I would say if "useUnicode" is true, then you do not need "characterEncoding". Should the text maybe say if "useUnicode is set to false"?

How to repeat:
n/a

Suggested fix:
n/a

Assigning to Docs team for checking.

This change is required in the Java source, not the documentation team's XML source.

Hihi, 
Like David, I found difficult to read the definition.
With your reply, I try to review the statement in the documentation again.

Question 1: May you reconfirm if I understand correct? Is the description written in a Q & A format?

useUnicode 
<>Question
Should the driver use Unicode character encodings when handling strings? 
<>Answer
Should only be used when 
<>Case (i)
the driver can't determine the character set mapping, or 
<>Case (ii)
you are trying to 'force' the driver to use a character set that MySQL either doesn't natively support (such as UTF-8), 
true/false, defaults to 'true' 

characterEncoding 
<>Question
If 'useUnicode' is set to true, what character encoding should the driver use when dealing with strings? 
<>Answer
(defaults is to 'autodetect')

Question 2: Operation of “useUnicode=true”
By default, this parameter is assigned to true, does that means if 
in Case (i), if the driver can’t determine the string’s character set, Unicode will be used?
in Case (ii), if the driver is assigned to use another character set* (other than UTF-8) and can’t determine the string’s character set, Unicode will be used?

Question 3: Operation of “characterEncoding =XX” or “without specify characterEncoding”
The purpose of useUnicode is post-handling of string handling, i.e. specified by characterEncoding. If the initial handling is failed, Unicode will be used afterwards.
Does that mean setting over ‘useUnicode’ does not interfere with that of characterEncoding?
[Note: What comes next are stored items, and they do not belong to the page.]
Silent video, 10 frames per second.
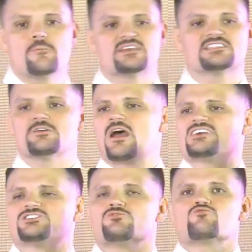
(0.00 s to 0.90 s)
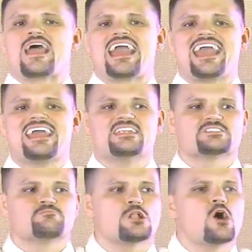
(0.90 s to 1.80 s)
as the, as the rain is
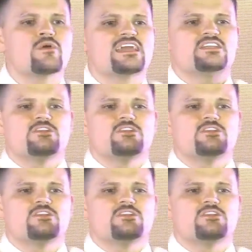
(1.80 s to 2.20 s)
blowing intoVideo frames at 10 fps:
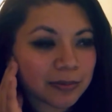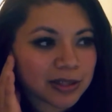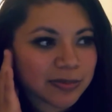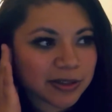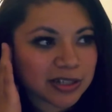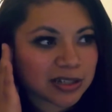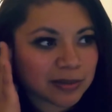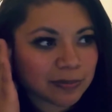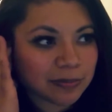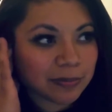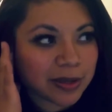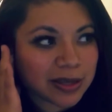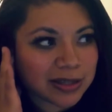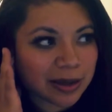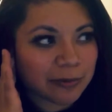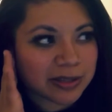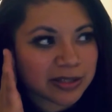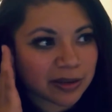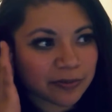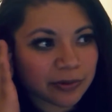especially because I was
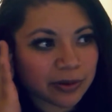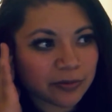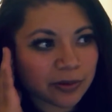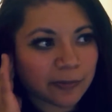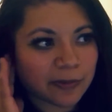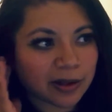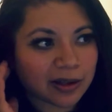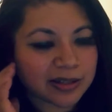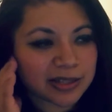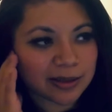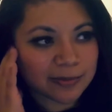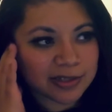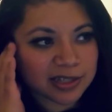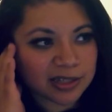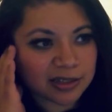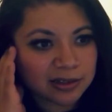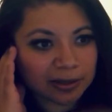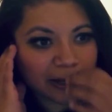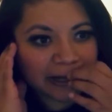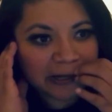suffering from TMD
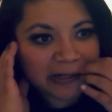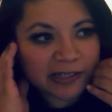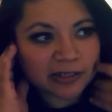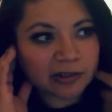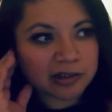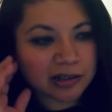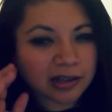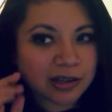years ago.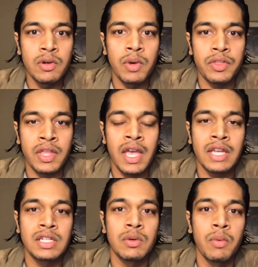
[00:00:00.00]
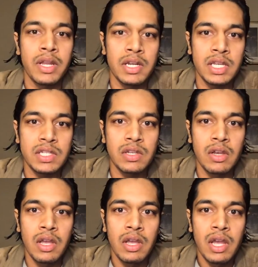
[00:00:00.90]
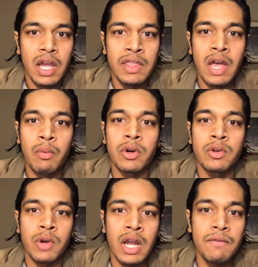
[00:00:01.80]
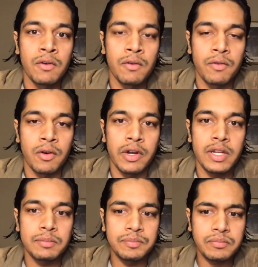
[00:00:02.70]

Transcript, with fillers: and what they had to witness, and that we're grateful for it.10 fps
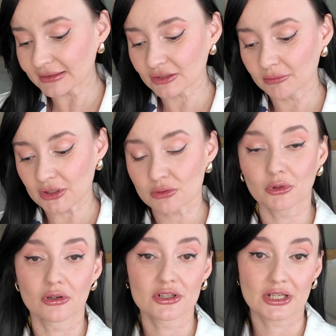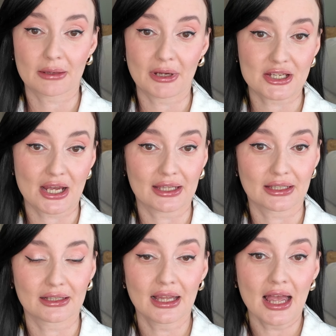and so much more. Check my
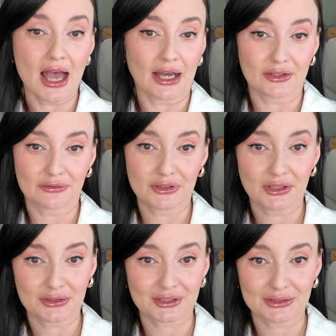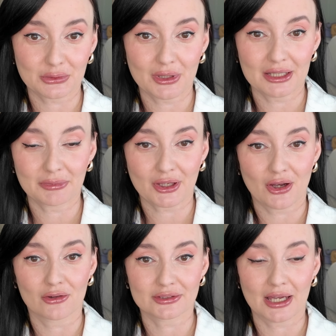channel, other videos as well,
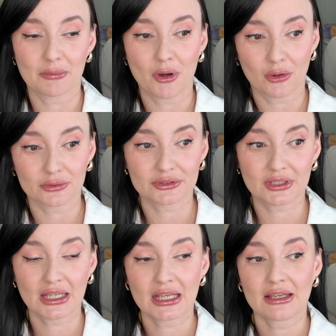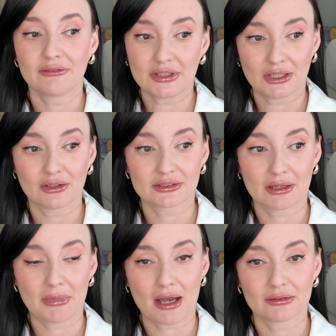because I post videos
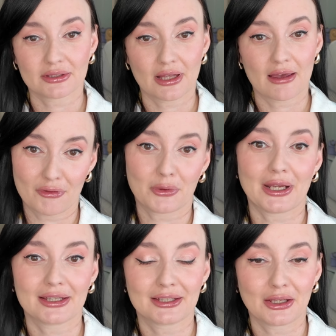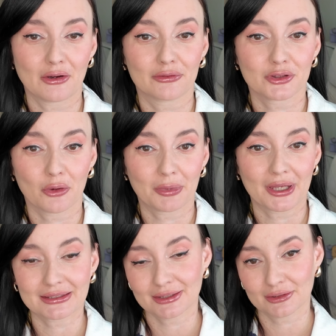about a variety of
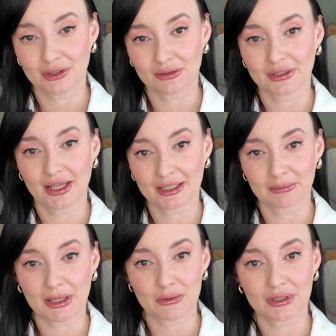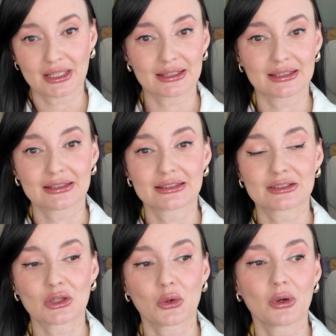topics, not only handbag related,
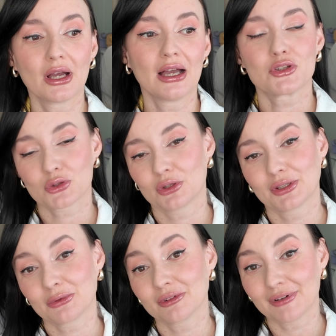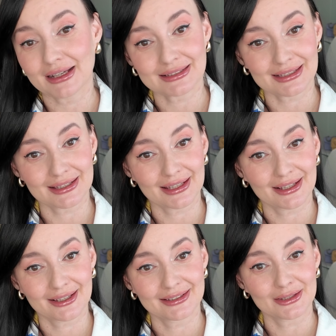so surely you will find something
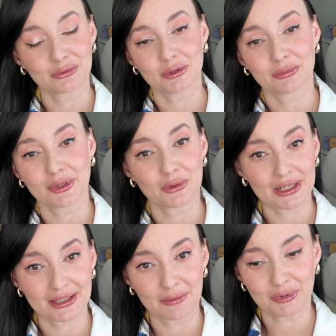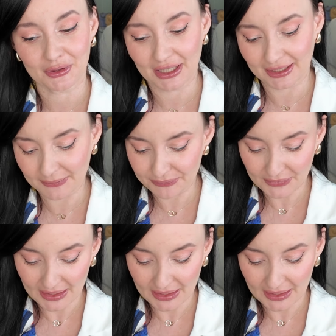that will be right up your alley.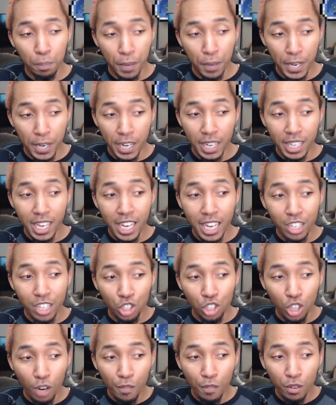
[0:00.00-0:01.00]
but again,
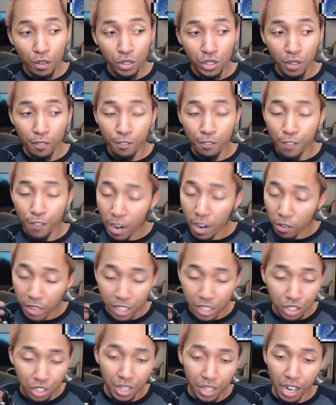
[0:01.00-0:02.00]
Shovel's a
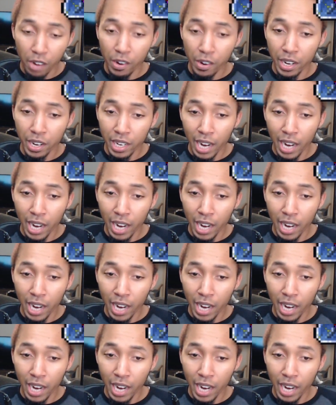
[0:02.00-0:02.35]
very genericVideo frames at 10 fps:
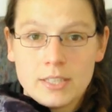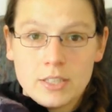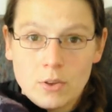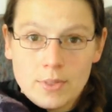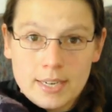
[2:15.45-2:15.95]
you
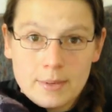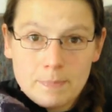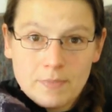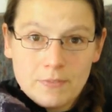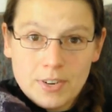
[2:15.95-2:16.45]
know that I
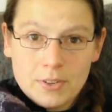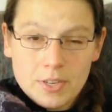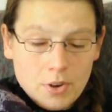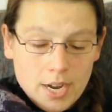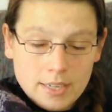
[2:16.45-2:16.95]
very
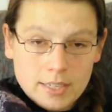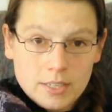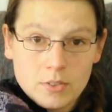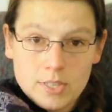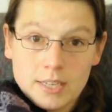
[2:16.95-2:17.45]
rarely
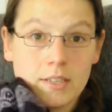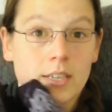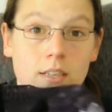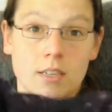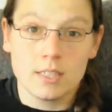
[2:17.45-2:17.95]
use hand-dyed
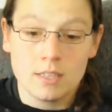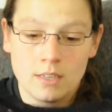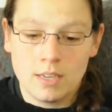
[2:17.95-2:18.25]
yarns.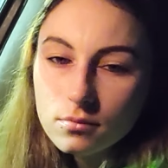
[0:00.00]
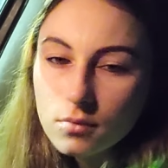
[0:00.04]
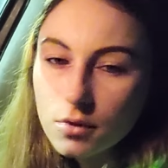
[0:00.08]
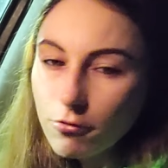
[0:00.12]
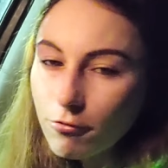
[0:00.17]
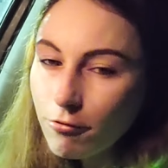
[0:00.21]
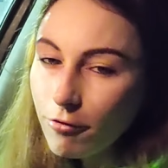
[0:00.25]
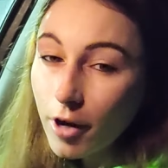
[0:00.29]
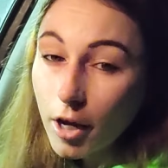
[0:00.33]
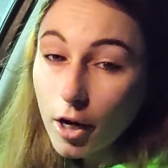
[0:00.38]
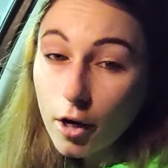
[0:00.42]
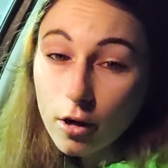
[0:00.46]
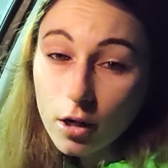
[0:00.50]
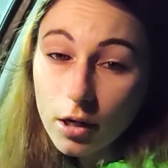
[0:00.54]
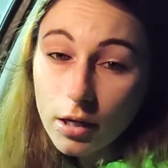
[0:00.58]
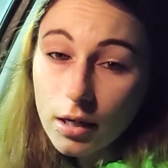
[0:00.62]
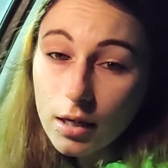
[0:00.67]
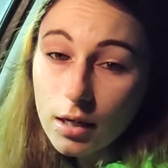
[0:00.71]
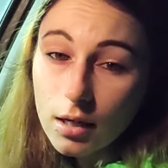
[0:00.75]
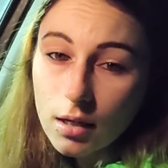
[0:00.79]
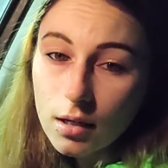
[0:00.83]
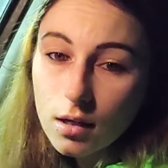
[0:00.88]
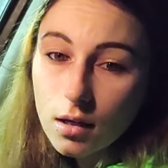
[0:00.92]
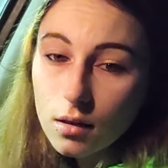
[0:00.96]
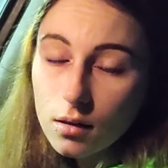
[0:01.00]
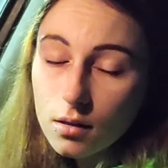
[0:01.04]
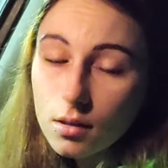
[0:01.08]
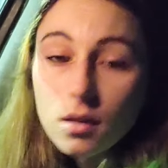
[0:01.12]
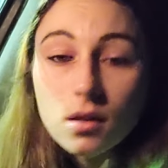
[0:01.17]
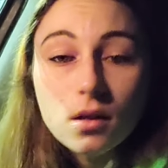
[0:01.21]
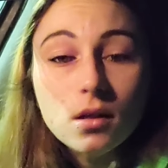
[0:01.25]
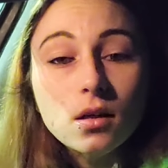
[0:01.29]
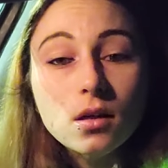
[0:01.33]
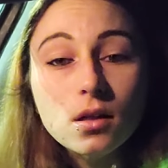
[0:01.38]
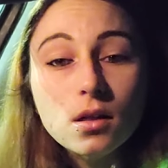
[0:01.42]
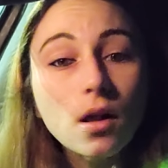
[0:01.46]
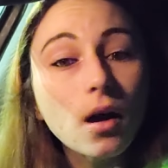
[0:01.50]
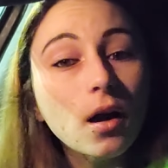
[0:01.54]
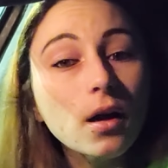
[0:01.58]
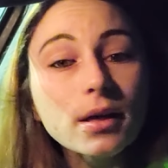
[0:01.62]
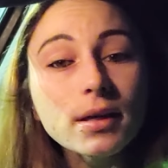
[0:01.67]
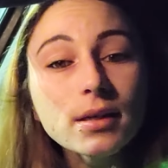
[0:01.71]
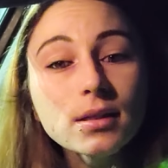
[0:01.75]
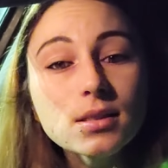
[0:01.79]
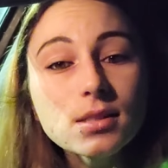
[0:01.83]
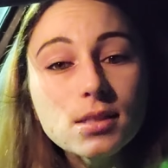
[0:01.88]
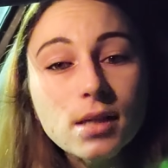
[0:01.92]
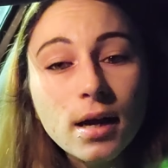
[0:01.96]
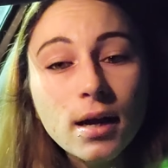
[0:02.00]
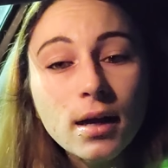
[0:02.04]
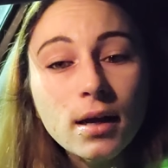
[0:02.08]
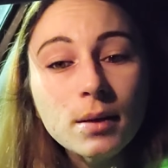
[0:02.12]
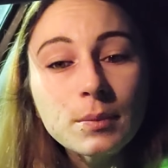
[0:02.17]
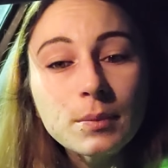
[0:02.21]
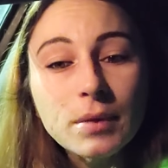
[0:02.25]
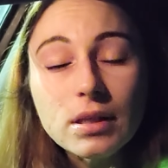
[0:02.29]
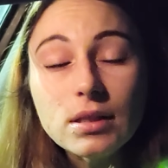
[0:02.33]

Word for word: vary the clock in time,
Question 4: MySQL natively support (such as UTF-8). I find that we still need to specify “characterEncoding=UTF-8”. 
Does that right?

Thank you for your kind attention.
Yours,
Grace

The properties files that contain this information have been updated. The updated versions should appear in overnight rebuilds of the documentation.

Dear Mr. Brown,

Thanks for your prompt & detailed explanation. I have viewed it at 
http://dev.mysql.com/doc/refman/5.1/en/connector-j-reference-configuration-properties.html

I, now, understand why. The encoding set of the data I used was UTF-8.

"MySQL either doesn't natively support (such as UTF-8),"
=> "the driver can't determine the character set mapping ", i.e. UTF-8

As UTF-8 is not initially supported, I have to particularly specify 
characterEncoding property to be "UTF-8", also useUnicode to be "false".

Thanks a lot.

Yours,
Grace